Director of Exhibitions Kathleen Soriano said the exhibition had been 23 years in the making, following her first visit to Australia.
“I couldn’t for the life of me understand why I hadn’t heard more about some of these artists,” she told media at an early viewing of the exhibition.
“I had known that indigenous artists would be shown to me in great wonder in the galleries, but I didn’t expect for one moment to encounter the likes of John Glover, Eugene von Guerard, Tom Roberts, (Arthur) Streeton and on, and on, and on.”
Britain’s last major Australian art exhibition was in the 1960s, but focused solely on contemporary work.
The current show, a collaboration between the Royal Academy and Australia’s National Gallery, spans from 1800 to the present day, and includes a variety of multi-media exhibits.
Among the most notable is Shaun Gladwell’s video Approach to Mundi Mundi, which is the first piece people see as enter the exhibition – the “contemporary punch”, as Soriano put it.

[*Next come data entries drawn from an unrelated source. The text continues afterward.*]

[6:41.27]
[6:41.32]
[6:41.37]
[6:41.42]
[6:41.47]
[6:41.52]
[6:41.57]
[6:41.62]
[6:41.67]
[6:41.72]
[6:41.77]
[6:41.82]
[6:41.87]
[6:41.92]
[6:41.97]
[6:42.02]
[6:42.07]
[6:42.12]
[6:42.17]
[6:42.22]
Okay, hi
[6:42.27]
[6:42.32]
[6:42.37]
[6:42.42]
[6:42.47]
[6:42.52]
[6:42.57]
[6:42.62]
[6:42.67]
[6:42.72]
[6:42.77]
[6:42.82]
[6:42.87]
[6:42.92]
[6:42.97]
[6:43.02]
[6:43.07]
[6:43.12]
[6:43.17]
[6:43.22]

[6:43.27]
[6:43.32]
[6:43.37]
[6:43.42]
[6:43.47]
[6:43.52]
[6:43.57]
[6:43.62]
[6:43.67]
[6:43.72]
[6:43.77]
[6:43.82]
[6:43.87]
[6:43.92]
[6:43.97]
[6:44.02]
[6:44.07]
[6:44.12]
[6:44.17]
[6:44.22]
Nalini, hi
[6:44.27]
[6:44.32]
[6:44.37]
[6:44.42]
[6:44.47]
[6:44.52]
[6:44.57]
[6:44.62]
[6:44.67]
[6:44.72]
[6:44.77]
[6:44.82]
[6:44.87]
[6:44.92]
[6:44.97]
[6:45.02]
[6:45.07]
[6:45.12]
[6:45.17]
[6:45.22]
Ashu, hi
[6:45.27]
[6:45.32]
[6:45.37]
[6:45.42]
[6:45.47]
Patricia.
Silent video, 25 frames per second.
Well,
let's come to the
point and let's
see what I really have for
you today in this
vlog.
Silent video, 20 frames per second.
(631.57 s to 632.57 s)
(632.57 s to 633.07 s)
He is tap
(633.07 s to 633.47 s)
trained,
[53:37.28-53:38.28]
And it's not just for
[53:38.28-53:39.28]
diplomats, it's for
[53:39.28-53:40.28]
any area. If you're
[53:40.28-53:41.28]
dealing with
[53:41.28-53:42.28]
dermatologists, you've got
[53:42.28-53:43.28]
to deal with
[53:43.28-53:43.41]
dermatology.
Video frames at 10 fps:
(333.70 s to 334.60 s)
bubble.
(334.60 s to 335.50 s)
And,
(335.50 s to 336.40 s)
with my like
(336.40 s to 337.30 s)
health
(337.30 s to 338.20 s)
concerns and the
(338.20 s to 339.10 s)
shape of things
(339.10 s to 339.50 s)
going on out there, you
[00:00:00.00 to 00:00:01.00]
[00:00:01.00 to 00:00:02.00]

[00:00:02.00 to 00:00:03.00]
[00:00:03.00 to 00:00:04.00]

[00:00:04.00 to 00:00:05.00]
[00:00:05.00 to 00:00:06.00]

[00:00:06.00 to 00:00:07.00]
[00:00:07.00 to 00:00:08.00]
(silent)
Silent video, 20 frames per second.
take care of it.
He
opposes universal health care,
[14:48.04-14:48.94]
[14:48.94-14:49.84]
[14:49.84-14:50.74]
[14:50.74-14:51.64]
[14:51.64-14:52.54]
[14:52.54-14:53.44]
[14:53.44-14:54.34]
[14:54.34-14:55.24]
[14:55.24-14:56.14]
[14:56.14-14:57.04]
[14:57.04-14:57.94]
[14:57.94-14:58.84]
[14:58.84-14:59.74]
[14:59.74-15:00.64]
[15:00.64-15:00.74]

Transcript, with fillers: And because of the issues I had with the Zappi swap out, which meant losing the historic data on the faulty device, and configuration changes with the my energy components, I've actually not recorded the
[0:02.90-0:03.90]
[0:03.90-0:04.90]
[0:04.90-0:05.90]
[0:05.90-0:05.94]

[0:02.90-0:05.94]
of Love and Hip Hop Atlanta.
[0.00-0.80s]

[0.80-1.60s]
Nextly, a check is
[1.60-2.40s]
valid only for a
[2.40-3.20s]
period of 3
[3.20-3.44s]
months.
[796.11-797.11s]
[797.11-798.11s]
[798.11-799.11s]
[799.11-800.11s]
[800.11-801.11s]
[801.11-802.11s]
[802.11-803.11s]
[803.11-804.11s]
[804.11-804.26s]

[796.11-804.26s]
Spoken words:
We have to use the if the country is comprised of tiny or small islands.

“I wanted the visitor to be placed right in the centre of Australia, to get that sense of texture and depth, to get that feeling of that long, endless straight road.”
Francesca Cubillo, the senior curator of Aboriginal and Torres Strait Islander art at the National Gallery, noted the significance that a third of the work included was indigenous.
Rather than being exhibited as a token gesture, Cubillo told AAP the inclusion of such a significant portion reflected the change in Australian attitudes towards indigenous art, and the reality that it had a legitimate place in the fine art world.
The exhibition has so far received mixed reviews.
The Times gave it four out of five stars, noting that for most Brits, Rolf Harris was likely to be the only Australian artist they could name and that in itself was a reason to applaud the show.
Leading the criticism was The Guardian, which was particularly loathing of the more modern pieces.